**Exercise:** A faithful, word-for-word copy of the records is required, and it must contain no pictures.

Task inputs Start Marker

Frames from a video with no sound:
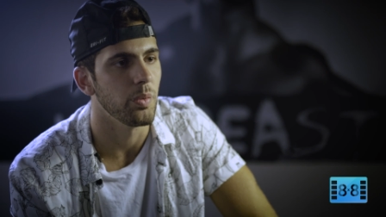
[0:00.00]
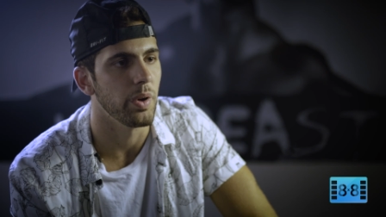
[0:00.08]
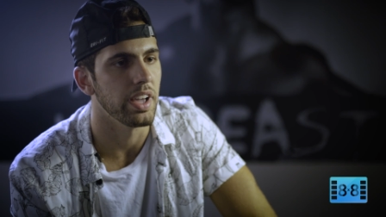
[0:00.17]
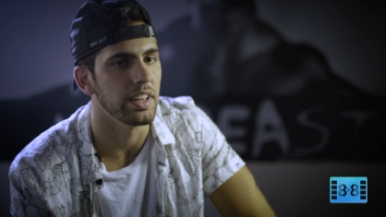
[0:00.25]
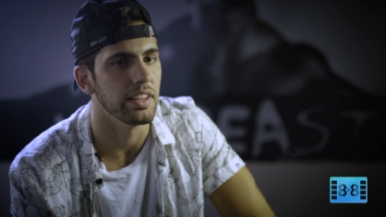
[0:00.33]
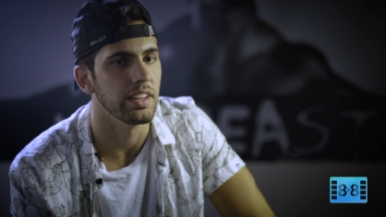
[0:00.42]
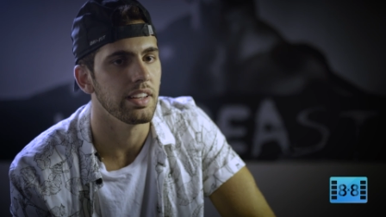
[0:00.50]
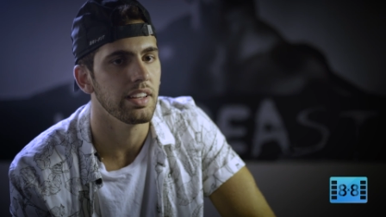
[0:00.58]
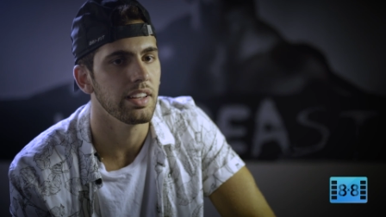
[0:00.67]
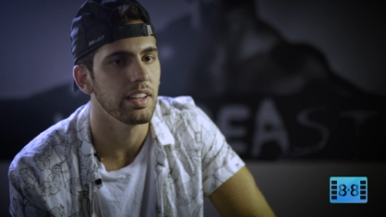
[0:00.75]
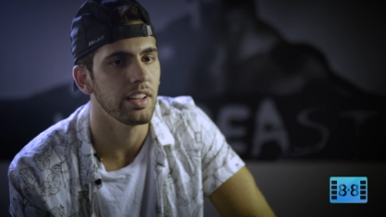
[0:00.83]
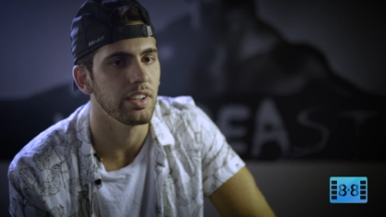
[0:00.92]
when
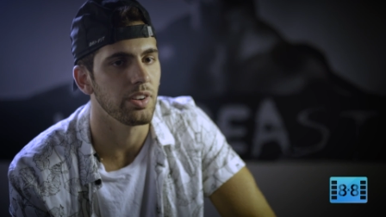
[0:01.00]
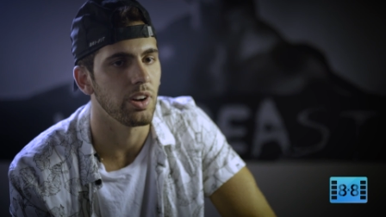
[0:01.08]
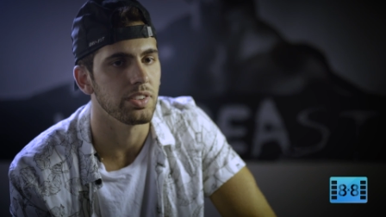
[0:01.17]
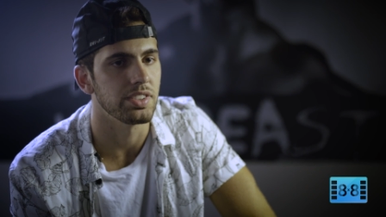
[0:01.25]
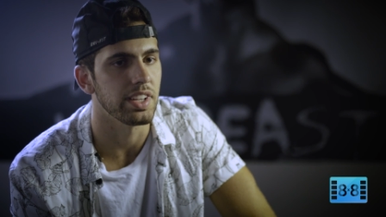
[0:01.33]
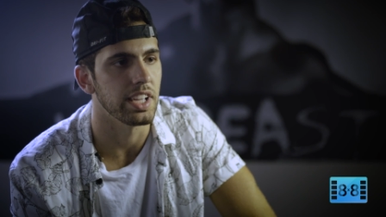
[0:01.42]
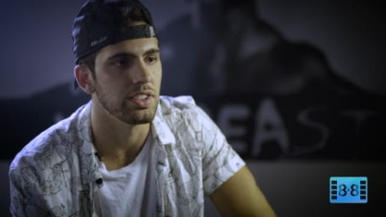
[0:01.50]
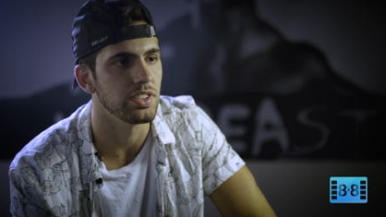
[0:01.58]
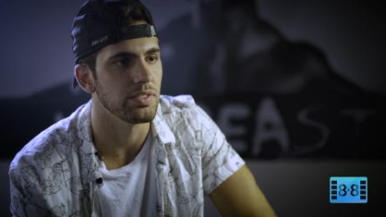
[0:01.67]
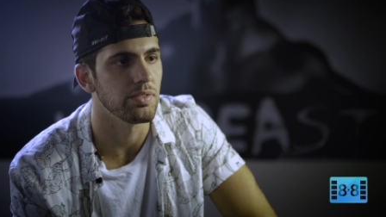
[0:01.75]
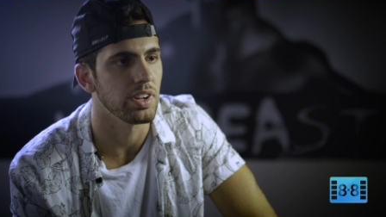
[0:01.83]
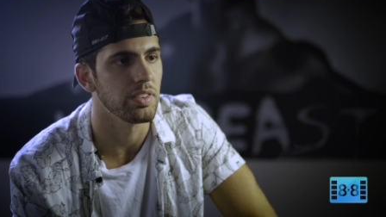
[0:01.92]
you're on stage
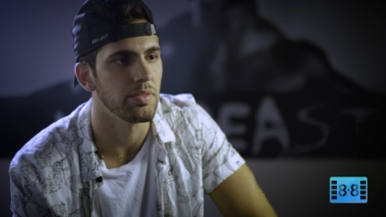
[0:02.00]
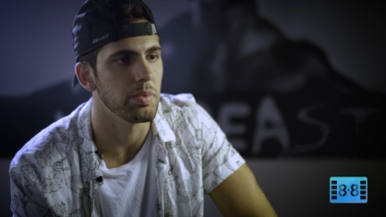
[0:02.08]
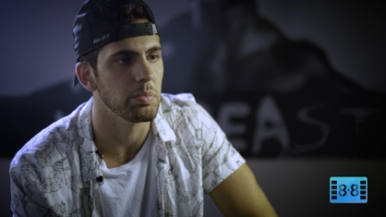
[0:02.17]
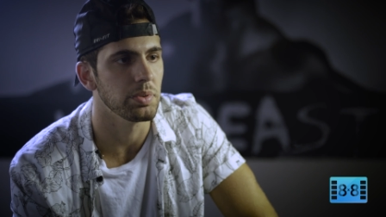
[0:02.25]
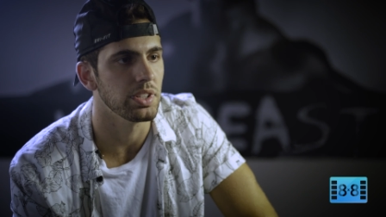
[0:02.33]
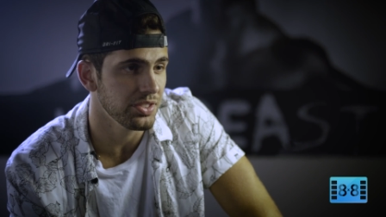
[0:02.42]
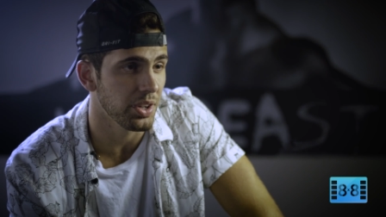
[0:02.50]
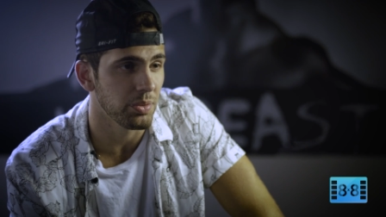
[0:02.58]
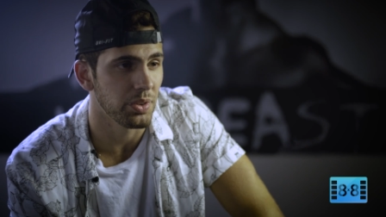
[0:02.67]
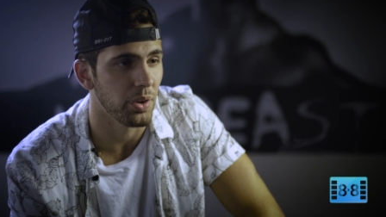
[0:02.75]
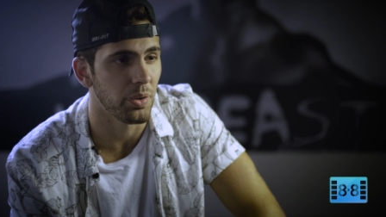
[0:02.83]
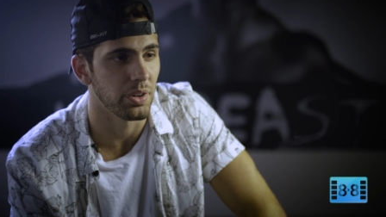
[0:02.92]
in front of people you
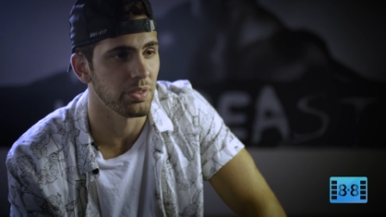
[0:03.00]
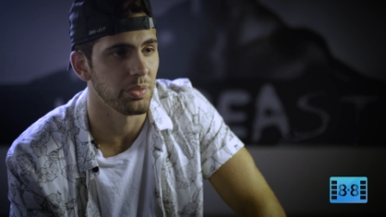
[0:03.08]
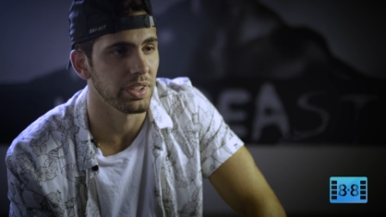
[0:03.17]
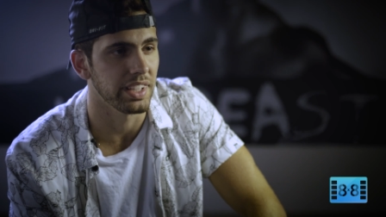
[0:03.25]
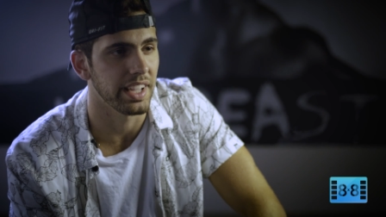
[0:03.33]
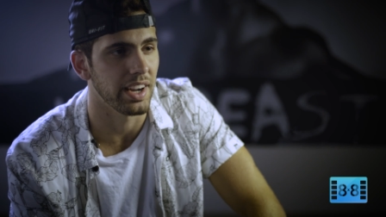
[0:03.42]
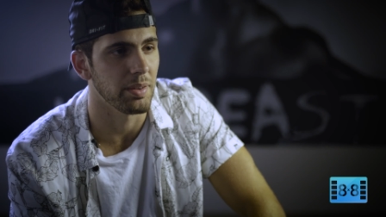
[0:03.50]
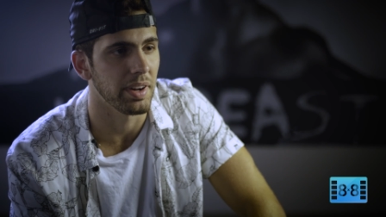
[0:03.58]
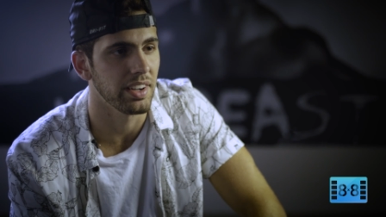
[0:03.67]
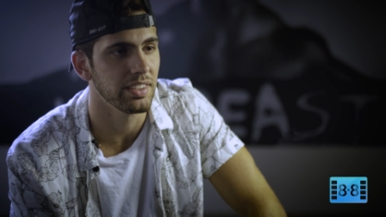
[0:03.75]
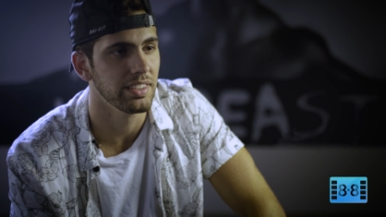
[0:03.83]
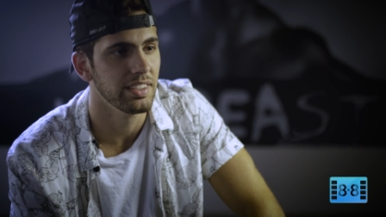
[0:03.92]
don't know or really care
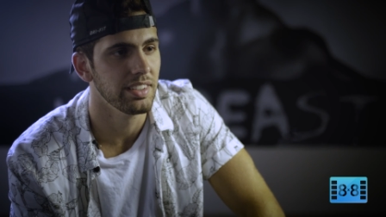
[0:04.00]
about.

Task inputs End Marker

**Result of the exercise:**
Frames from a video with no sound:
[0:00.00]
[0:00.08]
[0:00.17]
[0:00.25]
[0:00.33]
[0:00.42]
[0:00.50]
[0:00.58]
[0:00.67]
[0:00.75]
[0:00.83]
[0:00.92]
when
[0:01.00]
[0:01.08]
[0:01.17]
[0:01.25]
[0:01.33]
[0:01.42]
[0:01.50]
[0:01.58]
[0:01.67]
[0:01.75]
[0:01.83]
[0:01.92]
you're on stage
[0:02.00]
[0:02.08]
[0:02.17]
[0:02.25]
[0:02.33]
[0:02.42]
[0:02.50]
[0:02.58]
[0:02.67]
[0:02.75]
[0:02.83]
[0:02.92]
in front of people you
[0:03.00]
[0:03.08]
[0:03.17]
[0:03.25]
[0:03.33]
[0:03.42]
[0:03.50]
[0:03.58]
[0:03.67]
[0:03.75]
[0:03.83]
[0:03.92]
don't know or really care
[0:04.00]
about.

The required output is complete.